→ PROBLEM DESCRIPTION: Copy the listing below exactly, but skip the pictures.

→ DATASET CONTENT:
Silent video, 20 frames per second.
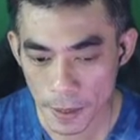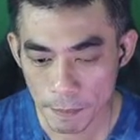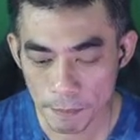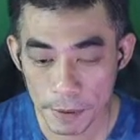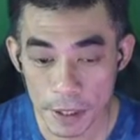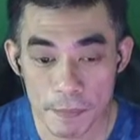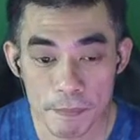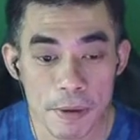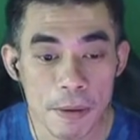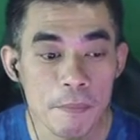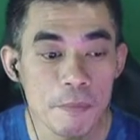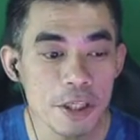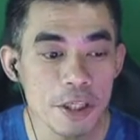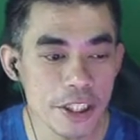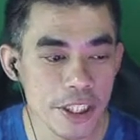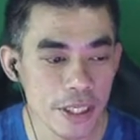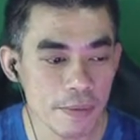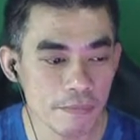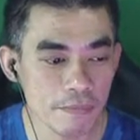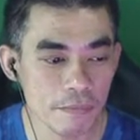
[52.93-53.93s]
เป็นเมมเบอร์
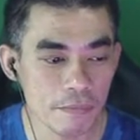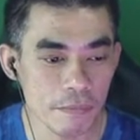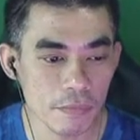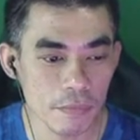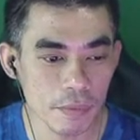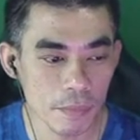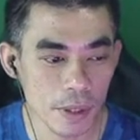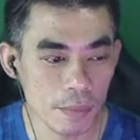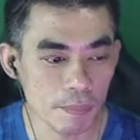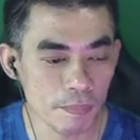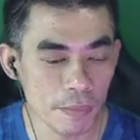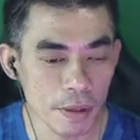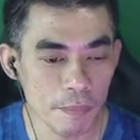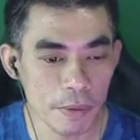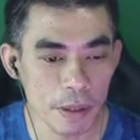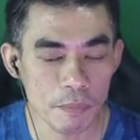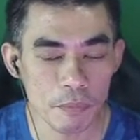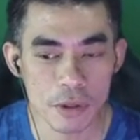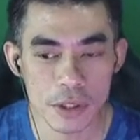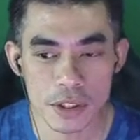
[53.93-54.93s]
ชิพเป็นเป็น
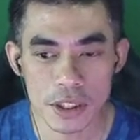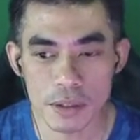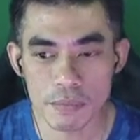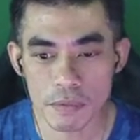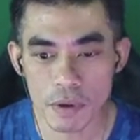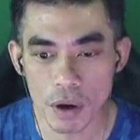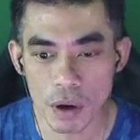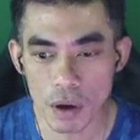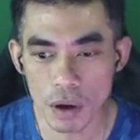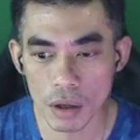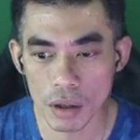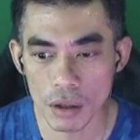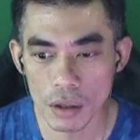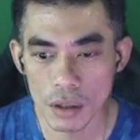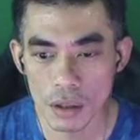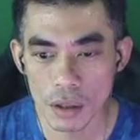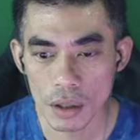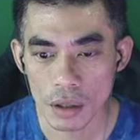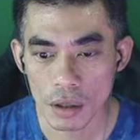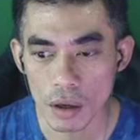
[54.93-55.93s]
เมมเบอร์ชิพของ
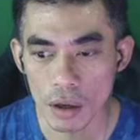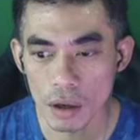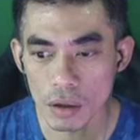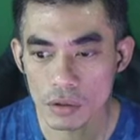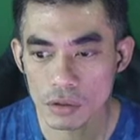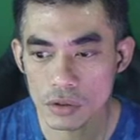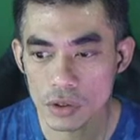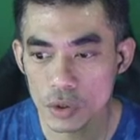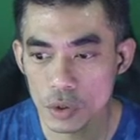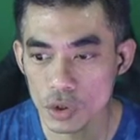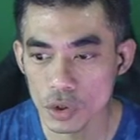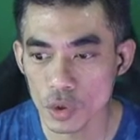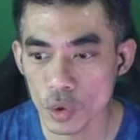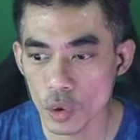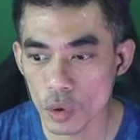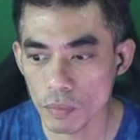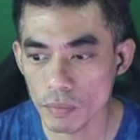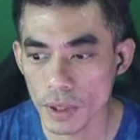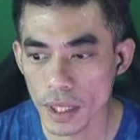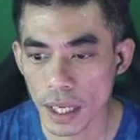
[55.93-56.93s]
ของ u t
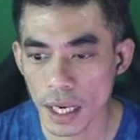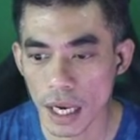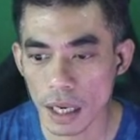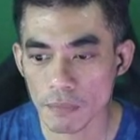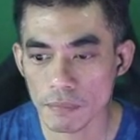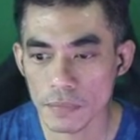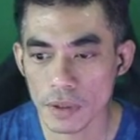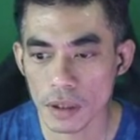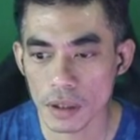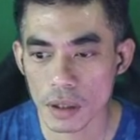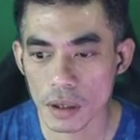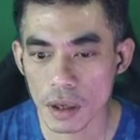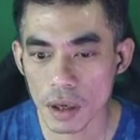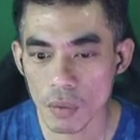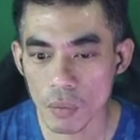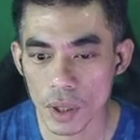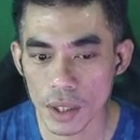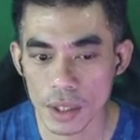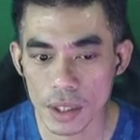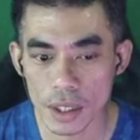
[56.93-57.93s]
u b e นะครับแล้วก็
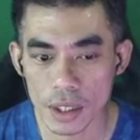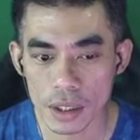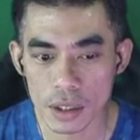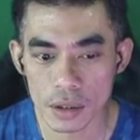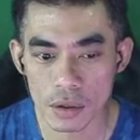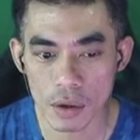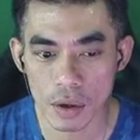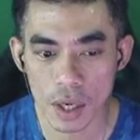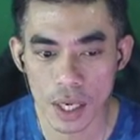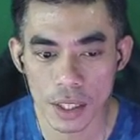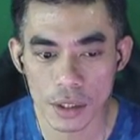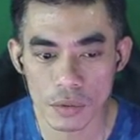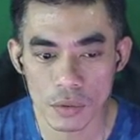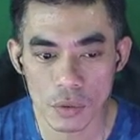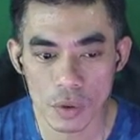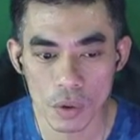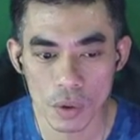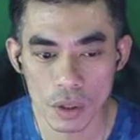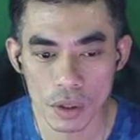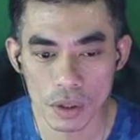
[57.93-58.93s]
วันนี้ขอให้ทุก
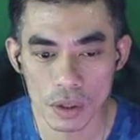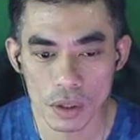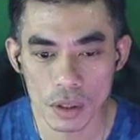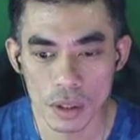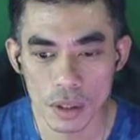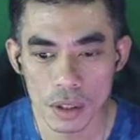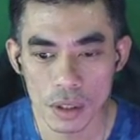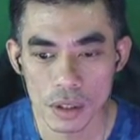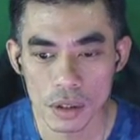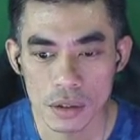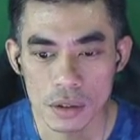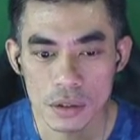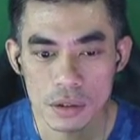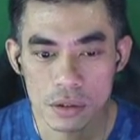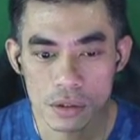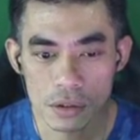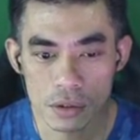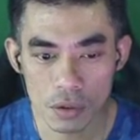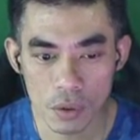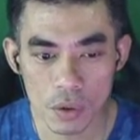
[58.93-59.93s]
คน
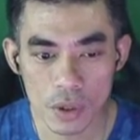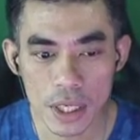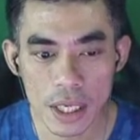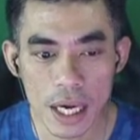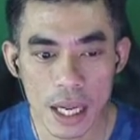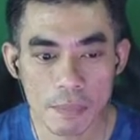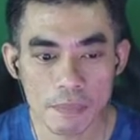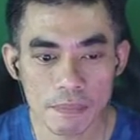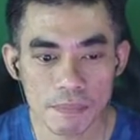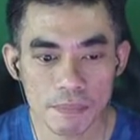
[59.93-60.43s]
จงได้รับ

→ ANSWER FOR THIS EXERCISE:
Silent video, 20 frames per second.
[52.93-53.93s]
เป็นเมมเบอร์
[53.93-54.93s]
ชิพเป็นเป็น
[54.93-55.93s]
เมมเบอร์ชิพของ
[55.93-56.93s]
ของ u t
[56.93-57.93s]
u b e นะครับแล้วก็
[57.93-58.93s]
วันนี้ขอให้ทุก
[58.93-59.93s]
คน
[59.93-60.43s]
จงได้รับ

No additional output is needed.